6. CONFIDENTIALITY. The parties acknowledge and agree that any and all reports
and financial information disclosed by a party pursuant to this Agreement are
confidential information commercially valuable to such party (the "Confidential
Information"). The parties acknowledge that Confidential Information is
disclosed hereunder on a confidential basis to be used only as expressly
permitted by the disclosing party. Each receiving party, its officers,
directors, employees, and agents, shall protect the Confidential Information
belonging to the other party and shall not disclose it to any other person,
firm, organization, or employee unless authorized, in writing, by the disclosing
party. If required by governmental or judicial law regulation or ruling,
pursuant to subpoena or other court or administrative process, the receiving
party shall give prompt notice to the disclosing party of such pending
disclosure and shall, if requested, assist the disclosing party in seeking a
protective order or other measures to preserve the confidentiality of such
Confidential Information. Except as expressly permitted hereunder, the
Confidential Information may not be copied, reprinted, duplicated, or recreated
in whole or in part without the express written consent of the disclosing party.

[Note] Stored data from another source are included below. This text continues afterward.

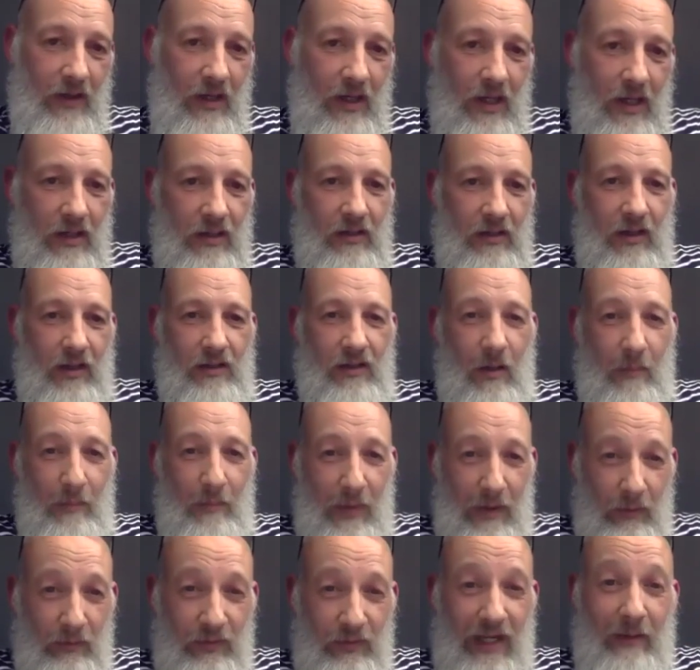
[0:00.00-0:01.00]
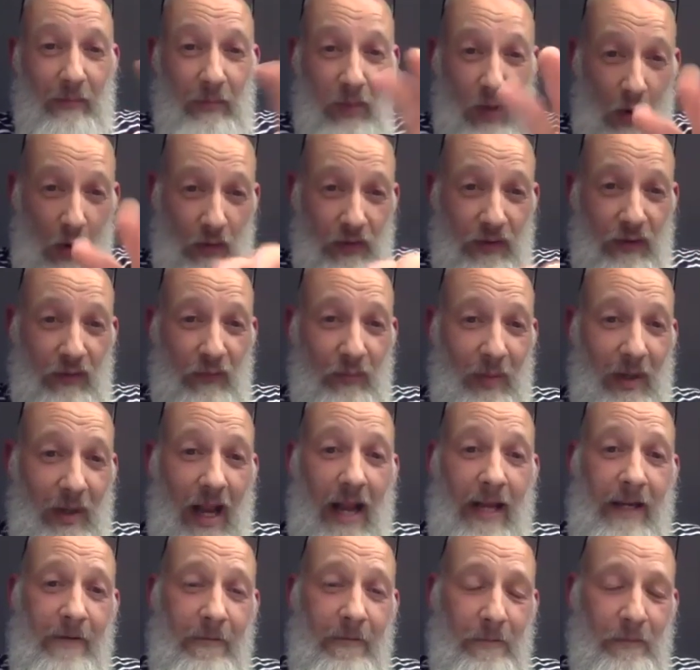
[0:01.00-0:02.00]
So there's like building blocks of
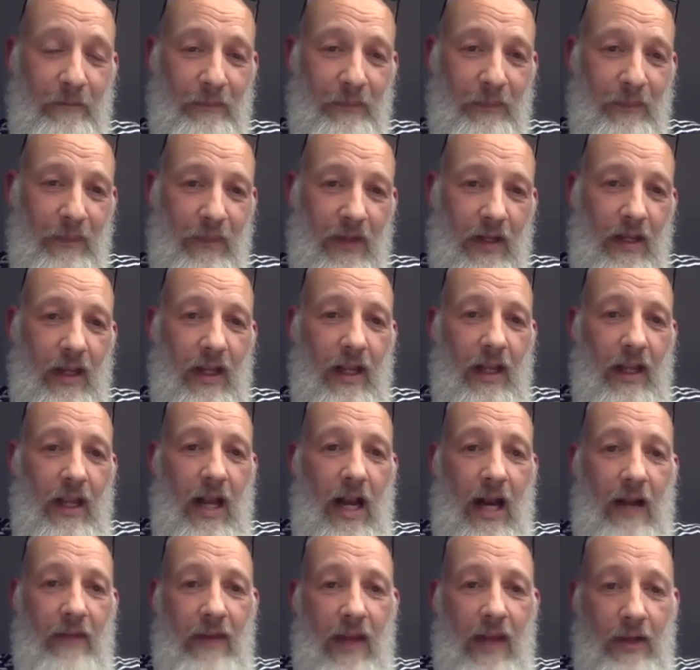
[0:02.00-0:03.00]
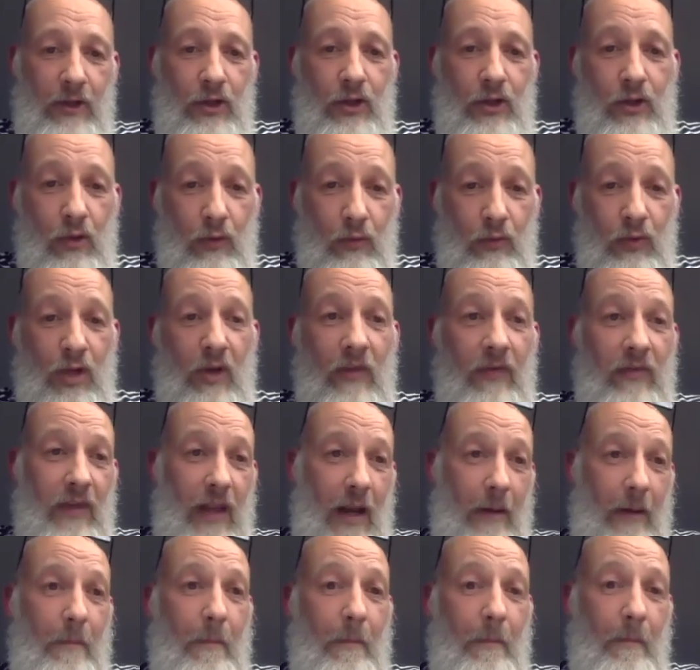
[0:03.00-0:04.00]
play. Yeah and then you can
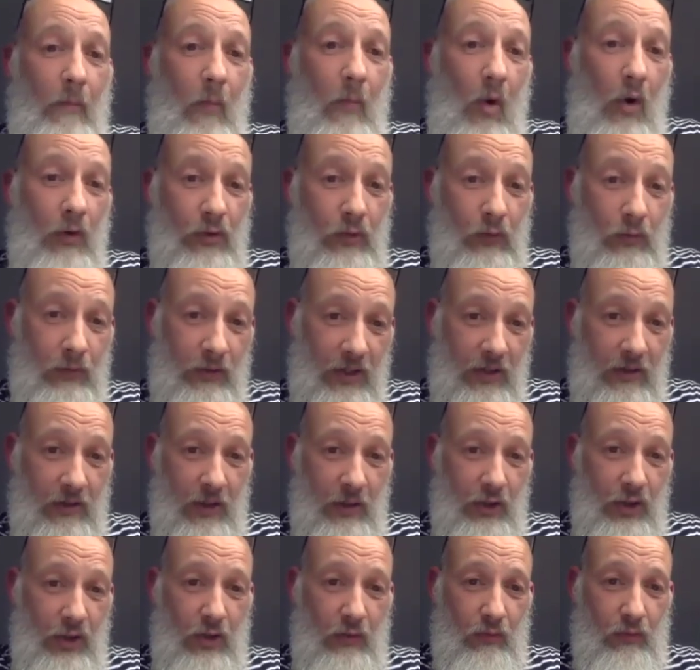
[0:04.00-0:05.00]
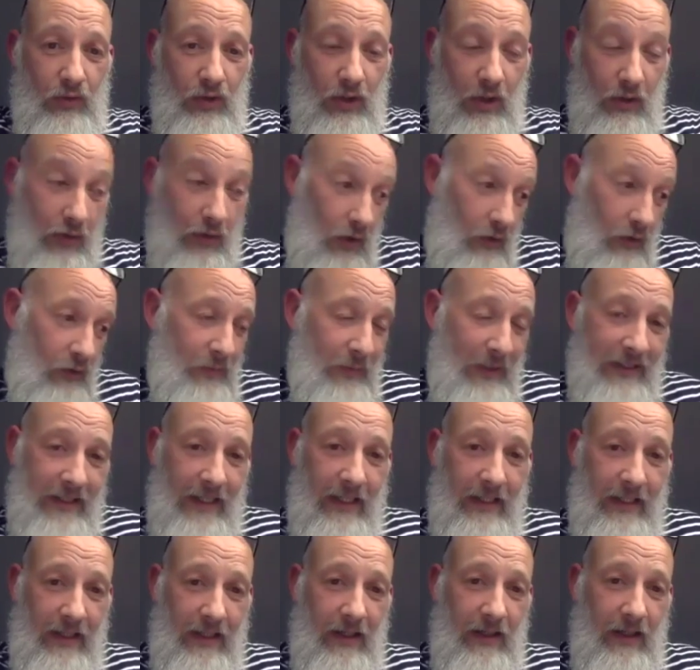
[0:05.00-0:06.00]
then model to the child to those
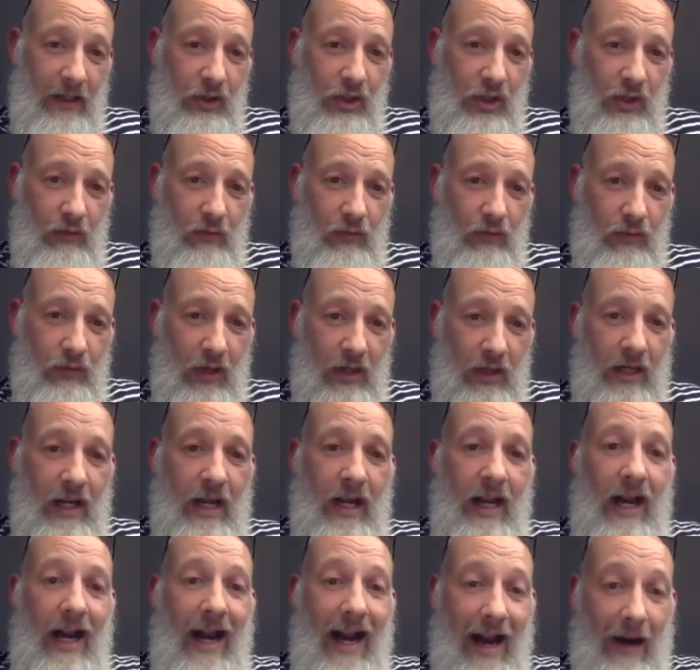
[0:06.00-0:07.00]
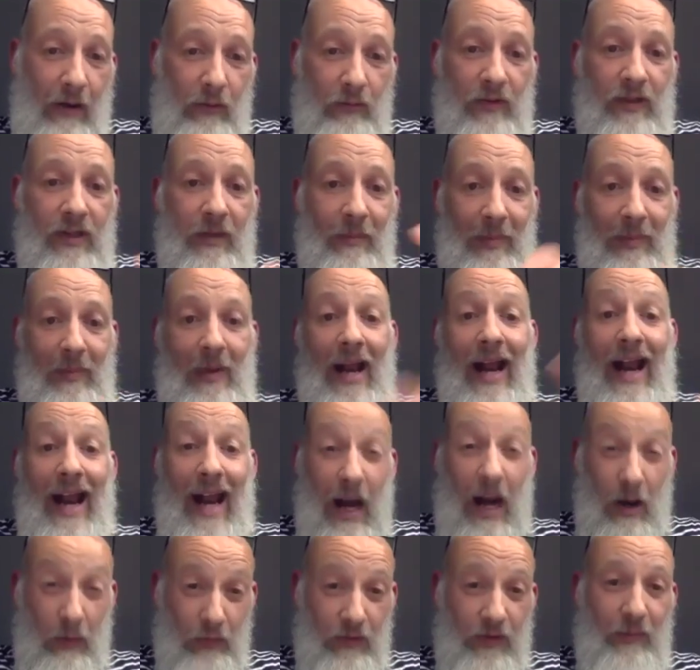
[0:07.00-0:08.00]
particular children how to
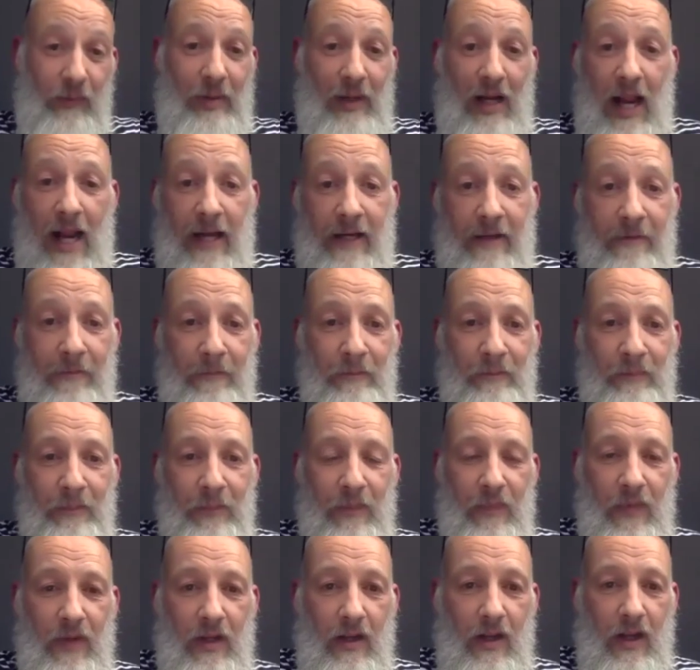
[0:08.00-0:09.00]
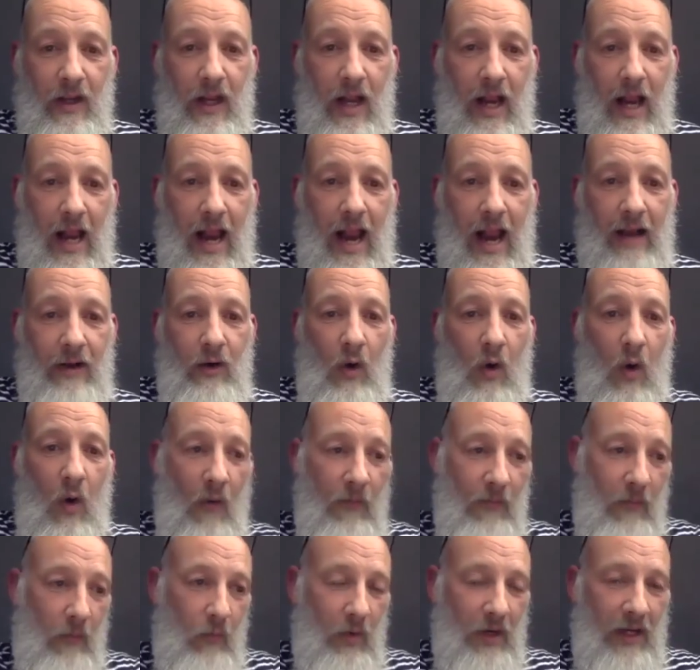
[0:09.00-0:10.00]
how to play yeah and
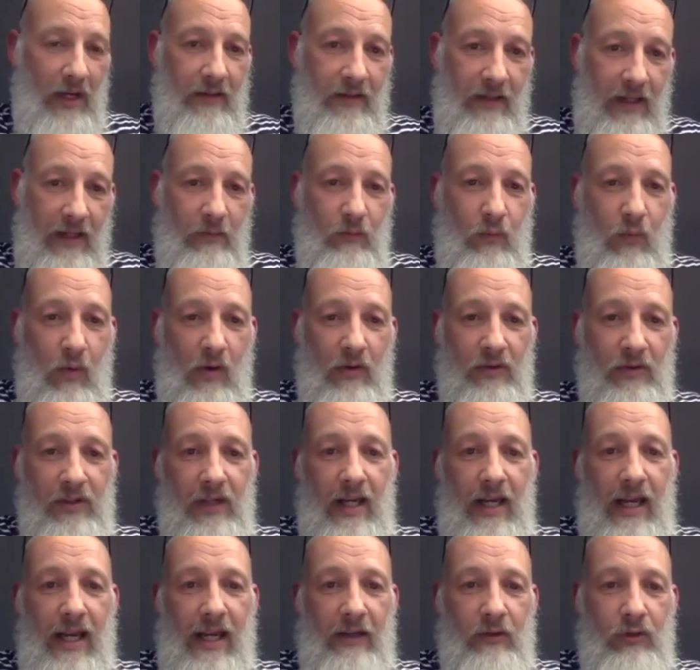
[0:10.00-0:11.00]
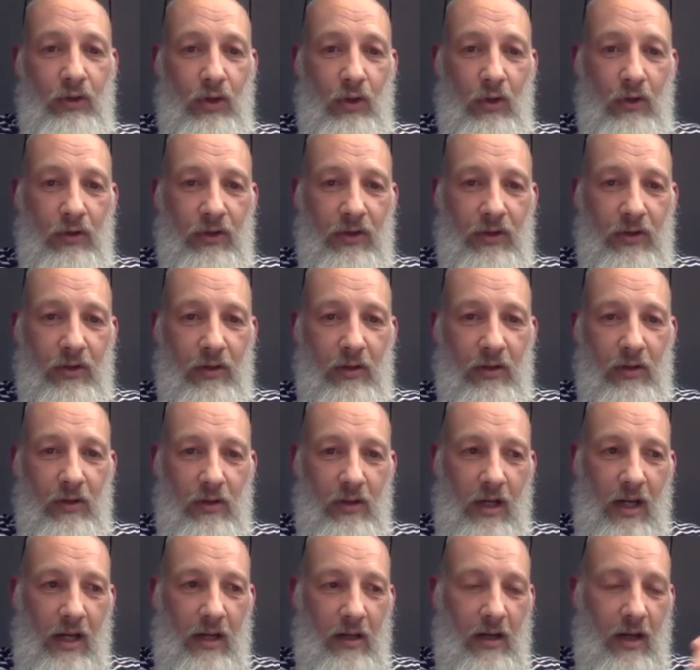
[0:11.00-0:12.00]
often what it did was it just
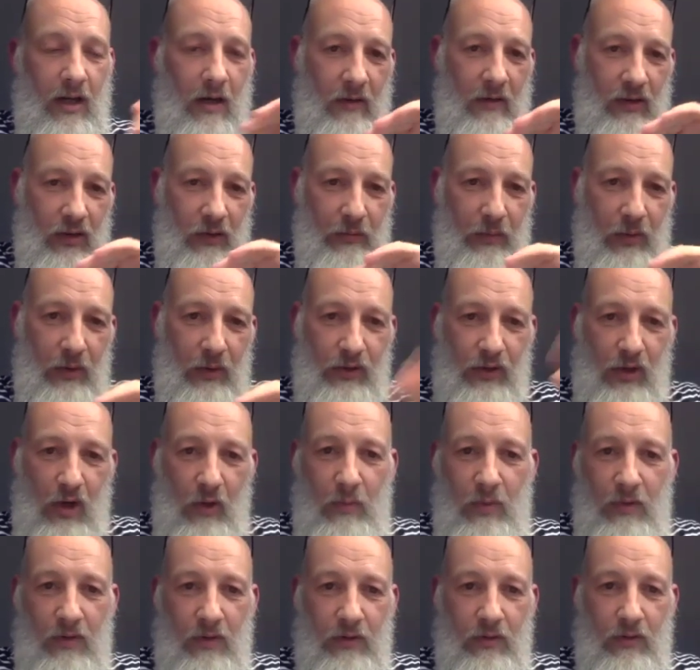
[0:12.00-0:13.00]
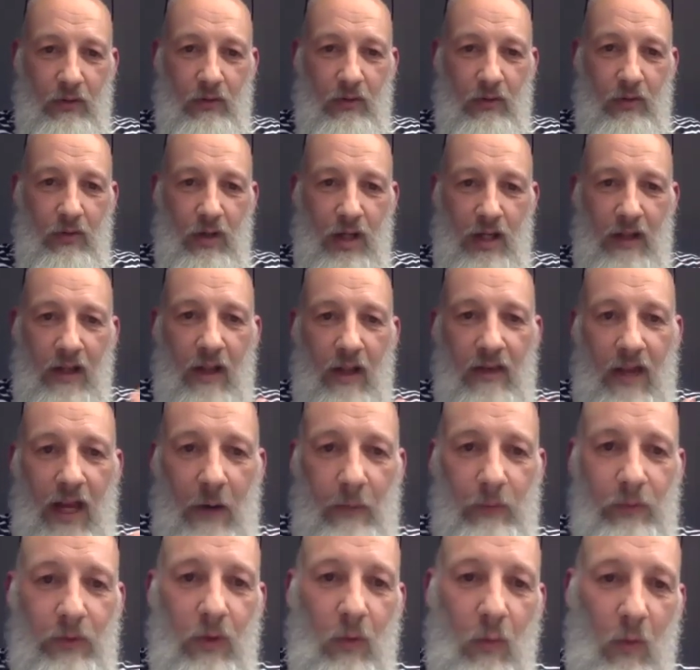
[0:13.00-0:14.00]
i don't know it just pushed open the door and then they
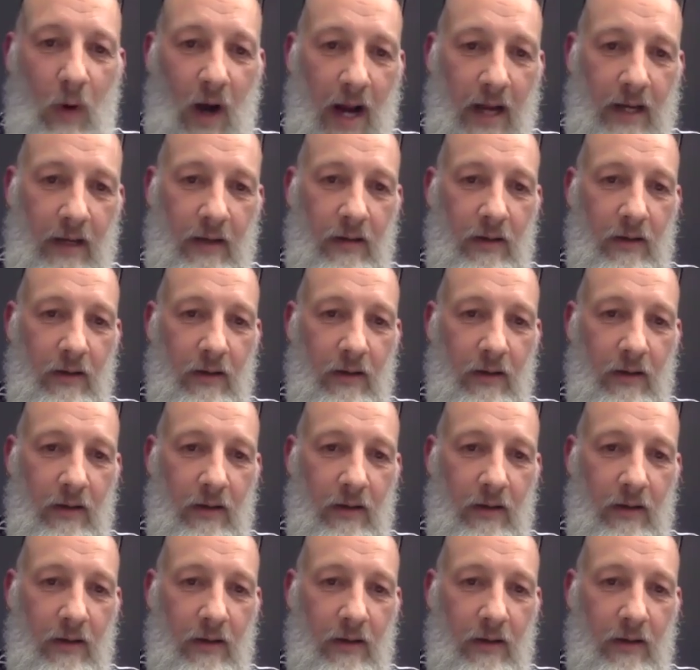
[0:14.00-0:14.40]
were away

Each receiving party shall take responsibility for action by instruction,
agreement or otherwise with respect to its employees or other persons permitted
access to the Confidential Information to comply fully with the obligations
hereunder with respect thereto. The parties each agree to return the
Confidential Information belonging to the other party, and all copies thereof,
to the disclosing party, upon request. Each party hereby consents to the
disclosure of its Confidential Information to any of the other party's
attorneys, accountants and similar third parties who have a business "need to
know" such information.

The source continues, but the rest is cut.